START INFORMATION SHOWN

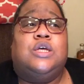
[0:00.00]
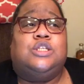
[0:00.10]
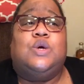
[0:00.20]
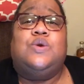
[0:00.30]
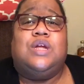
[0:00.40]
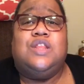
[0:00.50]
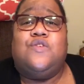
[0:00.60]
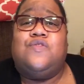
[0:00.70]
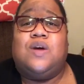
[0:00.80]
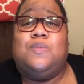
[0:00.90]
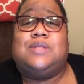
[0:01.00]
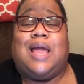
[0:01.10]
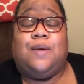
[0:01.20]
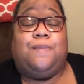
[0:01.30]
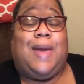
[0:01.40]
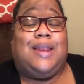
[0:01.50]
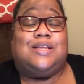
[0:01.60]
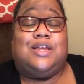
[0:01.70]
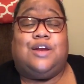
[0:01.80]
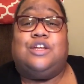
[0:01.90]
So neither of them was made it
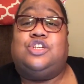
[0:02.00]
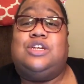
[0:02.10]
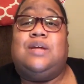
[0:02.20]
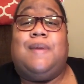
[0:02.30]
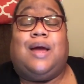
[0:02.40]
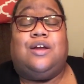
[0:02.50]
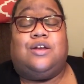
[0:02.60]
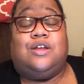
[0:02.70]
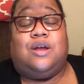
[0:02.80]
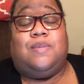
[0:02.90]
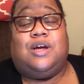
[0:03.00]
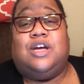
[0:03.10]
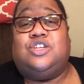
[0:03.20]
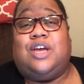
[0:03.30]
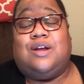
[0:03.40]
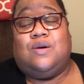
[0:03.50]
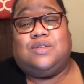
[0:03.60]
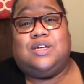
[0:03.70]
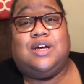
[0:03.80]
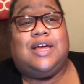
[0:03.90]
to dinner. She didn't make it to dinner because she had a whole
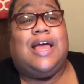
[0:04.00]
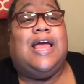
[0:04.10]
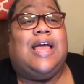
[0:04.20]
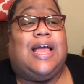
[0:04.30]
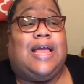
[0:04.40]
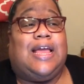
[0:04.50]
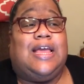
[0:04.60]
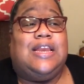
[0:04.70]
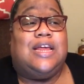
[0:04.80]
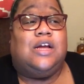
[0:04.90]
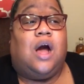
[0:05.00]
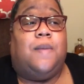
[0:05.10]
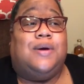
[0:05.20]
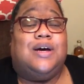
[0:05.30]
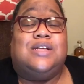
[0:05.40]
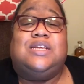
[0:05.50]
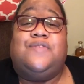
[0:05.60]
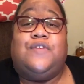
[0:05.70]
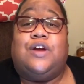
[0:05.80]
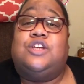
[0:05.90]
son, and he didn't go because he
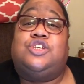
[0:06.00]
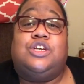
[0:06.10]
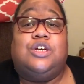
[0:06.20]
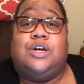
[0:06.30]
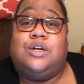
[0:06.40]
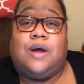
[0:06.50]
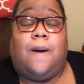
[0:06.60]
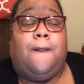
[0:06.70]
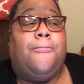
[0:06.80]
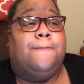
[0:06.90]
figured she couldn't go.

END INFORMATION SHOWN

Write the entries out in full and exactly, omitting every picture.

[0:00.00]
[0:00.10]
[0:00.20]
[0:00.30]
[0:00.40]
[0:00.50]
[0:00.60]
[0:00.70]
[0:00.80]
[0:00.90]
[0:01.00]
[0:01.10]
[0:01.20]
[0:01.30]
[0:01.40]
[0:01.50]
[0:01.60]
[0:01.70]
[0:01.80]
[0:01.90]
So neither of them was made it
[0:02.00]
[0:02.10]
[0:02.20]
[0:02.30]
[0:02.40]
[0:02.50]
[0:02.60]
[0:02.70]
[0:02.80]
[0:02.90]
[0:03.00]
[0:03.10]
[0:03.20]
[0:03.30]
[0:03.40]
[0:03.50]
[0:03.60]
[0:03.70]
[0:03.80]
[0:03.90]
to dinner. She didn't make it to dinner because she had a whole
[0:04.00]
[0:04.10]
[0:04.20]
[0:04.30]
[0:04.40]
[0:04.50]
[0:04.60]
[0:04.70]
[0:04.80]
[0:04.90]
[0:05.00]
[0:05.10]
[0:05.20]
[0:05.30]
[0:05.40]
[0:05.50]
[0:05.60]
[0:05.70]
[0:05.80]
[0:05.90]
son, and he didn't go because he
[0:06.00]
[0:06.10]
[0:06.20]
[0:06.30]
[0:06.40]
[0:06.50]
[0:06.60]
[0:06.70]
[0:06.80]
[0:06.90]
figured she couldn't go.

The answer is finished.